# [TASK DESCRIPTION]
Output range, inclusive: from the line containing "[0:02.93-0:03.00]" to the line containing "[00:58:23.36 to 00:58:24.36]". Restate those lines from the data below word for word and only those.

# [DATASET EXTRACT]
>>>
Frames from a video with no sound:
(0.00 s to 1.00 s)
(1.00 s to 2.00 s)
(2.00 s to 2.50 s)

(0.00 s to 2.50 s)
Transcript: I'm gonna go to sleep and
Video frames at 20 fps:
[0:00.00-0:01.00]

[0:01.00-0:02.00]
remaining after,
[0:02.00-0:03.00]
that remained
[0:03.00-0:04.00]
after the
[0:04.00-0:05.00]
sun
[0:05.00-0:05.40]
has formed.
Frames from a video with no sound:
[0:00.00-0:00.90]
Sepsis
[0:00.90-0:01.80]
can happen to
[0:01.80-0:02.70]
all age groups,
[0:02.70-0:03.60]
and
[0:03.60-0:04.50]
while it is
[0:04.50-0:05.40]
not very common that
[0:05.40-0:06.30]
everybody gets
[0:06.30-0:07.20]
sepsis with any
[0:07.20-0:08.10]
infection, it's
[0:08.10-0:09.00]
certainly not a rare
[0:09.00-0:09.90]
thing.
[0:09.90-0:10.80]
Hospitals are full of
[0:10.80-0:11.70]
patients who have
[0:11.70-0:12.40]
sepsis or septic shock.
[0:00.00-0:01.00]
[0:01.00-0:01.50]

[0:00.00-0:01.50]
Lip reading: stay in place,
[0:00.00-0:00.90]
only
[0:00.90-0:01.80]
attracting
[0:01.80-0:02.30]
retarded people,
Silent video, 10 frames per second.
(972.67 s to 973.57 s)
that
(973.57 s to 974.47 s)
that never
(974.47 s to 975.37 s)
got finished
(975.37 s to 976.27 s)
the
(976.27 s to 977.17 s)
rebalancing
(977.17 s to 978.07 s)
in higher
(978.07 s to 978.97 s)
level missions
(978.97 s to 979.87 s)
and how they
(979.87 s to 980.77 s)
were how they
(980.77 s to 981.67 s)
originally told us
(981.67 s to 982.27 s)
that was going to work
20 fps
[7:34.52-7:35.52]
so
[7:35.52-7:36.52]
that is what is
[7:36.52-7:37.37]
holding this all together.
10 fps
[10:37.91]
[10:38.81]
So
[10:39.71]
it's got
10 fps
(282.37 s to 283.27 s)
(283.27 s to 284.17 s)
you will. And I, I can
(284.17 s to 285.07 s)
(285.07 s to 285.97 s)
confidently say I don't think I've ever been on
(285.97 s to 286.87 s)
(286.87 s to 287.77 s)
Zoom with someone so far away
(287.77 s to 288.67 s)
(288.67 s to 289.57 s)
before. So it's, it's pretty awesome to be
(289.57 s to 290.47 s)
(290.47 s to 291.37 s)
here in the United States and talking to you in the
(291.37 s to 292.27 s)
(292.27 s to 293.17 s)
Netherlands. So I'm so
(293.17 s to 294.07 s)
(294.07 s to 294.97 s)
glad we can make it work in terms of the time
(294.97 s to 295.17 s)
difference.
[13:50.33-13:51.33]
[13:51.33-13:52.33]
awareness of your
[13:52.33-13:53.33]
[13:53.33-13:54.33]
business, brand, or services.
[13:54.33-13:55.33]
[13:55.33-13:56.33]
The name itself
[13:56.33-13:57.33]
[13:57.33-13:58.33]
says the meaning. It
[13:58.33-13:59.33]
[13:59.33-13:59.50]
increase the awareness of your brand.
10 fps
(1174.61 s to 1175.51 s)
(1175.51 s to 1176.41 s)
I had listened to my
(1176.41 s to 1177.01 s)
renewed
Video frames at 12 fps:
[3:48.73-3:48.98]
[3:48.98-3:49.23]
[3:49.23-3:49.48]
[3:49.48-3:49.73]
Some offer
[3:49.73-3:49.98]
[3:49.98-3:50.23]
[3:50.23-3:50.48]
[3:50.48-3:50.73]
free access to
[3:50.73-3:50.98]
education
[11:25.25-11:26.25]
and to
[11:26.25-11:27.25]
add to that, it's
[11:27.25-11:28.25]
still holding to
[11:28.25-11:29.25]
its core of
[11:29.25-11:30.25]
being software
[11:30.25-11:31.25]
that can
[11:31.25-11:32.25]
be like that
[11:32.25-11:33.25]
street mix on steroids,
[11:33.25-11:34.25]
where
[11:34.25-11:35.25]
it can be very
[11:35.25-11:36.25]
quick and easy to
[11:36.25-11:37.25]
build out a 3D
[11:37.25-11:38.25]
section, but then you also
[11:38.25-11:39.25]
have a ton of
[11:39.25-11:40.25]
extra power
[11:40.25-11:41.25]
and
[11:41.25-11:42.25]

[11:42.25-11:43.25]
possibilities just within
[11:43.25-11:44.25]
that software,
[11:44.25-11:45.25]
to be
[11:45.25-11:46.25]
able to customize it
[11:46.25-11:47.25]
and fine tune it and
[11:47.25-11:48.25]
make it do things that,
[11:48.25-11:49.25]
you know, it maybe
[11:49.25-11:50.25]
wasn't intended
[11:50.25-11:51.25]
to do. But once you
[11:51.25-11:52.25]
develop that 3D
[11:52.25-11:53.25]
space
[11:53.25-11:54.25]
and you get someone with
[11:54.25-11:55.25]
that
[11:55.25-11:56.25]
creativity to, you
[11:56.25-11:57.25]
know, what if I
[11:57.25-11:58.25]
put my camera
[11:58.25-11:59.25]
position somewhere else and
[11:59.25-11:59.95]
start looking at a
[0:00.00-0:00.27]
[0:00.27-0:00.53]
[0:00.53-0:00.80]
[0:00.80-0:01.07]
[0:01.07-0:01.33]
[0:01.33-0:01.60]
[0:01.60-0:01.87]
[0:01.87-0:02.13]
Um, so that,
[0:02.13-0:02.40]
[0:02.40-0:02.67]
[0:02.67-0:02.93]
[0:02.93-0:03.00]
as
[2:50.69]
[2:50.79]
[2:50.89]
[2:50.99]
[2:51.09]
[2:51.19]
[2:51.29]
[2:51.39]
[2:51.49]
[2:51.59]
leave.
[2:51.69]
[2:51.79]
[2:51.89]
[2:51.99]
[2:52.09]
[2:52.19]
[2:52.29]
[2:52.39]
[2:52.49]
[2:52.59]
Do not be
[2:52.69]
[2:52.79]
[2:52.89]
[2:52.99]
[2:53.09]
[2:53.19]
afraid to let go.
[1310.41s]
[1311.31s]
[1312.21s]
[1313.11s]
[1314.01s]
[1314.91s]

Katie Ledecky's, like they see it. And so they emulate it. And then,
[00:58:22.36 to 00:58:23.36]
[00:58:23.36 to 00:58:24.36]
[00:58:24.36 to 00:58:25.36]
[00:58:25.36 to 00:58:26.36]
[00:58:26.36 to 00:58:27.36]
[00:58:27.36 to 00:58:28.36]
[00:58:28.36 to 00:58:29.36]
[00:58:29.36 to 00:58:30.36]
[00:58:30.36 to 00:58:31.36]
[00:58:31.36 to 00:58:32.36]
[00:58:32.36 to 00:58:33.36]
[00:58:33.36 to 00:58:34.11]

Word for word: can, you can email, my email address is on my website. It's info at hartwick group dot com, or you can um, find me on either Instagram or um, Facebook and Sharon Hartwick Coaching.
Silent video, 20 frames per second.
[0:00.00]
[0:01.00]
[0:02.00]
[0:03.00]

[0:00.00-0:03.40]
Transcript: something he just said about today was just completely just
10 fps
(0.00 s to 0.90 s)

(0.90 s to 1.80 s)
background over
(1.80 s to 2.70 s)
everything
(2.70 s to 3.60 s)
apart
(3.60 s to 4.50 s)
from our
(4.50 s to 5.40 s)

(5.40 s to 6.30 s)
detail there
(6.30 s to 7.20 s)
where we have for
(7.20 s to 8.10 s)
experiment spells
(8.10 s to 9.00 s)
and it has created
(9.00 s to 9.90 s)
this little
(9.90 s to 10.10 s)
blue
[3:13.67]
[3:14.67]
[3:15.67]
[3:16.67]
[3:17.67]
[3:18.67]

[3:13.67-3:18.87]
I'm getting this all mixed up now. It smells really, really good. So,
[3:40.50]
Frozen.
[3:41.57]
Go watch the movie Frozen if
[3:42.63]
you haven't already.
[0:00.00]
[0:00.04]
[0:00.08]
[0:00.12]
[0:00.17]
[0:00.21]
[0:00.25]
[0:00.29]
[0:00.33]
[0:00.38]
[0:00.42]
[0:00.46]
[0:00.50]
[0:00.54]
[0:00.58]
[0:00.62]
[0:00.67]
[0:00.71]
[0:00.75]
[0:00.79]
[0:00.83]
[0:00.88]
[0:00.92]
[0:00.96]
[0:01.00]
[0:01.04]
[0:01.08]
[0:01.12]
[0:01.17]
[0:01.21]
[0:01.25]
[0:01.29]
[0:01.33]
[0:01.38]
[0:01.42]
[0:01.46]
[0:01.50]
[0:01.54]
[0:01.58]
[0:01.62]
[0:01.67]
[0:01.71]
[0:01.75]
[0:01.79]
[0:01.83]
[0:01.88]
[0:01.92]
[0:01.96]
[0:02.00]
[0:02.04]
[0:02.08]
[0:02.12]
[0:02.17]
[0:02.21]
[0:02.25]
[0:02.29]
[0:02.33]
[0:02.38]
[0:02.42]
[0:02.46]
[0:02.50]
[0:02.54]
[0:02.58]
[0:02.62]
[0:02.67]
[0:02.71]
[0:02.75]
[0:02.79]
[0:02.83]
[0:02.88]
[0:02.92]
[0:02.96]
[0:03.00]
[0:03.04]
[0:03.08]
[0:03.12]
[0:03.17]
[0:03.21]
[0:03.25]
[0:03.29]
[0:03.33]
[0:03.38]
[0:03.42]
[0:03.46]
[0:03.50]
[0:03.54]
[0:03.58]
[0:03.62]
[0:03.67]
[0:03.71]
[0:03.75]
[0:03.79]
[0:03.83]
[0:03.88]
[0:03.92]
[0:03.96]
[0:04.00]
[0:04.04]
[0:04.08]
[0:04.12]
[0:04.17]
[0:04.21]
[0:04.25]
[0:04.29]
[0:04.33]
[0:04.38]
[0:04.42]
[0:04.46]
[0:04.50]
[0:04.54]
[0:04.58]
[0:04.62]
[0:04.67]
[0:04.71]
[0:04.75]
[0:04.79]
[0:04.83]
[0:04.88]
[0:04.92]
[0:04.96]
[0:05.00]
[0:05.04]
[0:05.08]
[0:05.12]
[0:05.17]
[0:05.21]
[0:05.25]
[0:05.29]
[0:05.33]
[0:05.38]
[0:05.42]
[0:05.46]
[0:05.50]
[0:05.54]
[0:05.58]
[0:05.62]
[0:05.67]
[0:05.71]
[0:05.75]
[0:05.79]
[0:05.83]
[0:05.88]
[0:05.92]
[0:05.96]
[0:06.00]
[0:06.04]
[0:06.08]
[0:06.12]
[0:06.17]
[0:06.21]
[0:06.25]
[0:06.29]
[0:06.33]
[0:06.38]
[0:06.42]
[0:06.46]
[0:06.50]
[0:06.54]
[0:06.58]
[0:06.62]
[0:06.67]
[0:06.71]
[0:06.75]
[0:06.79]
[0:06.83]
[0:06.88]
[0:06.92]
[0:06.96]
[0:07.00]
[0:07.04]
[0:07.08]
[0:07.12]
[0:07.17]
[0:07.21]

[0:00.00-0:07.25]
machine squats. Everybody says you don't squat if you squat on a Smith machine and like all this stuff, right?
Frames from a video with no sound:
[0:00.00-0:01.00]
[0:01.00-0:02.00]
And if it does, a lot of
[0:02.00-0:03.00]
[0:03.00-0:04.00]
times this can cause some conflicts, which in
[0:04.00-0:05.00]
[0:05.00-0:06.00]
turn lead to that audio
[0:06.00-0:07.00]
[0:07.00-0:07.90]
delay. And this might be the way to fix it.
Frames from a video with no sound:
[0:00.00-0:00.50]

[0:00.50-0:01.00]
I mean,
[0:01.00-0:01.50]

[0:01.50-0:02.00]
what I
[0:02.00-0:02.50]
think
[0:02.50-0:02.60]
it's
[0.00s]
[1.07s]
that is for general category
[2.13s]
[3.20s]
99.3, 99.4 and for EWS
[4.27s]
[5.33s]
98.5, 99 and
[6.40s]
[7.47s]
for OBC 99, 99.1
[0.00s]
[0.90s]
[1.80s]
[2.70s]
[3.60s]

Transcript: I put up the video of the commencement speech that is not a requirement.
<<<
# [RESPONSE]
[0:02.93-0:03.00]
as
[2:50.69]
[2:50.79]
[2:50.89]
[2:50.99]
[2:51.09]
[2:51.19]
[2:51.29]
[2:51.39]
[2:51.49]
[2:51.59]
leave.
[2:51.69]
[2:51.79]
[2:51.89]
[2:51.99]
[2:52.09]
[2:52.19]
[2:52.29]
[2:52.39]
[2:52.49]
[2:52.59]
Do not be
[2:52.69]
[2:52.79]
[2:52.89]
[2:52.99]
[2:53.09]
[2:53.19]
afraid to let go.
[1310.41s]
[1311.31s]
[1312.21s]
[1313.11s]
[1314.01s]
[1314.91s]

Katie Ledecky's, like they see it. And so they emulate it. And then,
[00:58:22.36 to 00:58:23.36]
[00:58:23.36 to 00:58:24.36]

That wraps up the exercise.